HISTORY OF THE RATE OF INTEREST.—EFFECT OF A LOW RATE ON STATIONARY NATIONS.
Beneficial as the spur of a low rate of interest is for countries capable of development, it is a heavy drag on a stationary people, and more so on those who have lost a portion of the field for the investment of their capital by the competition of too powerful rivals.[188-1] A real superabundance of capital is attended with cares and temptations for the middle classes very similar to those caused by a so-called over-population, especially to dishonesty and extravagance.[188-2] When capital, population and the skillfulness of labor remaining the same, continues to increase, the enlarged capital may very readily have every succeeding year only the same return to divide among its owners, that the smaller had in previous years.[188-3] Hence additional saving here would produce no real enrichment of the people; and it might even happen that the instinct to accumulate capital might in the future become torpid to a greater degree than the capital itself had increased.

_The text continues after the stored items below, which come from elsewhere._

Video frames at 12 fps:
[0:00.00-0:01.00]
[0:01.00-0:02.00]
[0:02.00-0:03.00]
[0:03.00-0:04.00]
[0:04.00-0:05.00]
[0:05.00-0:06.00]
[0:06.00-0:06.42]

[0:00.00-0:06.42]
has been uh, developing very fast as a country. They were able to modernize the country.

In any case, however, the decline of the rate of interest can continue only to a certain point. There are numberless persons who would rather consume their capital, or invest it in hazardous speculations than put it out at interest at one per cent. a year.[188-4] At least, the tendency of a decline in the rate of interest is, in the case of the richer, to increase the amount of capital consumed as compared with productive capital. The more moderate, sober and provident a people are, the lower may the rate of interest decline without producing this effect. And so, the more the capital of a nation is concentrated in the hands of a few; because then the owners of capital are all the later forced to break in upon it, for the sake of subsistence.[188-5] [188-6]
Among nations which have totally declined, the rate of interest is wont to reach a high point once more; the natural result of great losses of capital and men, while, at the same time, the freedom of the lower classes and the security of property have been either curtailed or lost. The weakness of age is, in many respects, even in the case of nations, a second childhood.[188-7]

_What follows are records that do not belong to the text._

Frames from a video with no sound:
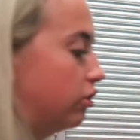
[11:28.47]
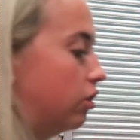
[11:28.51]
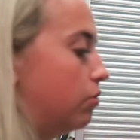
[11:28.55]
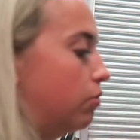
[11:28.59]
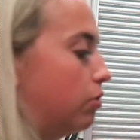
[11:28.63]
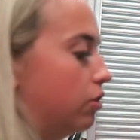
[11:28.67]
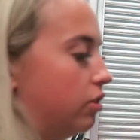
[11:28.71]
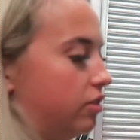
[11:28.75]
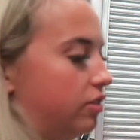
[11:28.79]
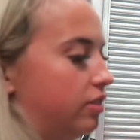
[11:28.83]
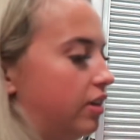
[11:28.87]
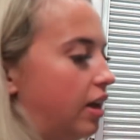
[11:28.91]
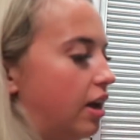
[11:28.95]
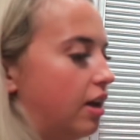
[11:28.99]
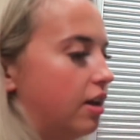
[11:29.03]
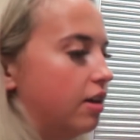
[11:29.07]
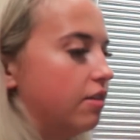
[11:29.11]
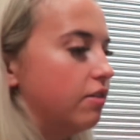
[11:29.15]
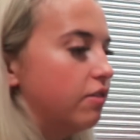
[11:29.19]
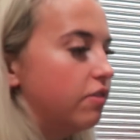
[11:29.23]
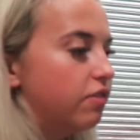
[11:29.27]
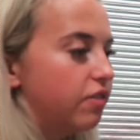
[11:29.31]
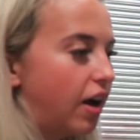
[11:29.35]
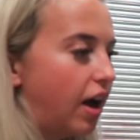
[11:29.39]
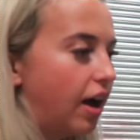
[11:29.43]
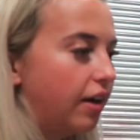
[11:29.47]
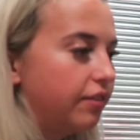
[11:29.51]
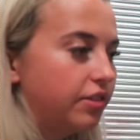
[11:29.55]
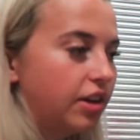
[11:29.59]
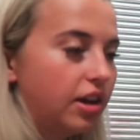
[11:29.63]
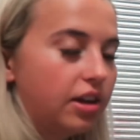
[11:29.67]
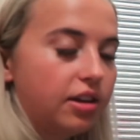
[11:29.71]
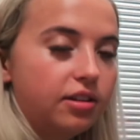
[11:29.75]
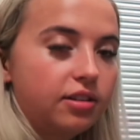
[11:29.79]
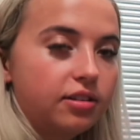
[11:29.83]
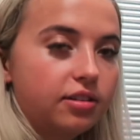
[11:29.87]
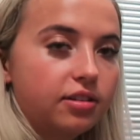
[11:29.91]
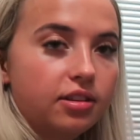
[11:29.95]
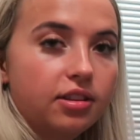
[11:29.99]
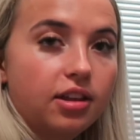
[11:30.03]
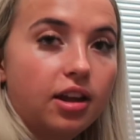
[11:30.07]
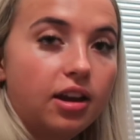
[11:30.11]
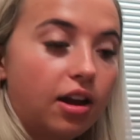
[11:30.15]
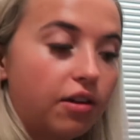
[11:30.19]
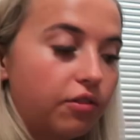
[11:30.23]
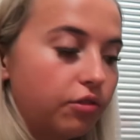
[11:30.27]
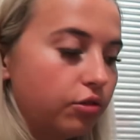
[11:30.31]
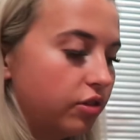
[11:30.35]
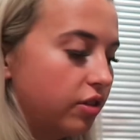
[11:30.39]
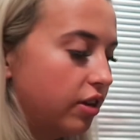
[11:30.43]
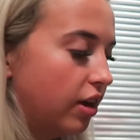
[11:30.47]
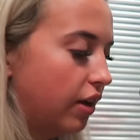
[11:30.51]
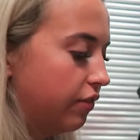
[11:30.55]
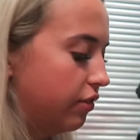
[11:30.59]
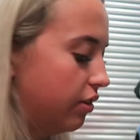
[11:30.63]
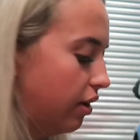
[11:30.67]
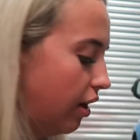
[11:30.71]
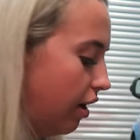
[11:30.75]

don't want to say 5 days and then obviously have to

[188-1] Temple, Works I, 102, assures us that the Dutch in his time considered the payment of the principal of a public debt a real misfortune: "they receive it with tears, not knowing how to dispose of it to interest with such safety and ease." On Italy, see Bandini (ob. 1760), Sopra le Maremme Sienese, 154 seq.; earlier Montanari, Della Moneta, 57. In the England of the present time, small capitalists especially belong to the so-called "uneasy" classes.
[188-2] Numberless bankrupts and unbounded extravagance in Holland. (Richesse de Hollande, II, 168.) In England, the hazardous enterprises of 1825 were very much promoted by the action of the government which a short time before reduced the interest on its state debt. (Tooke, History of Prices, II, 148 ff.)
[188-3] J. S. Mill, IV, ch. 4, 4. When Ricardo, ch. 6, says that every increase of productive capital must enhance the value in use, and still more the value in exchange, of a nation's property, but under such circumstances only to the advantage of the working class, and still more of the land owning class, he at least apparently presupposes an improvement, or increase of labor.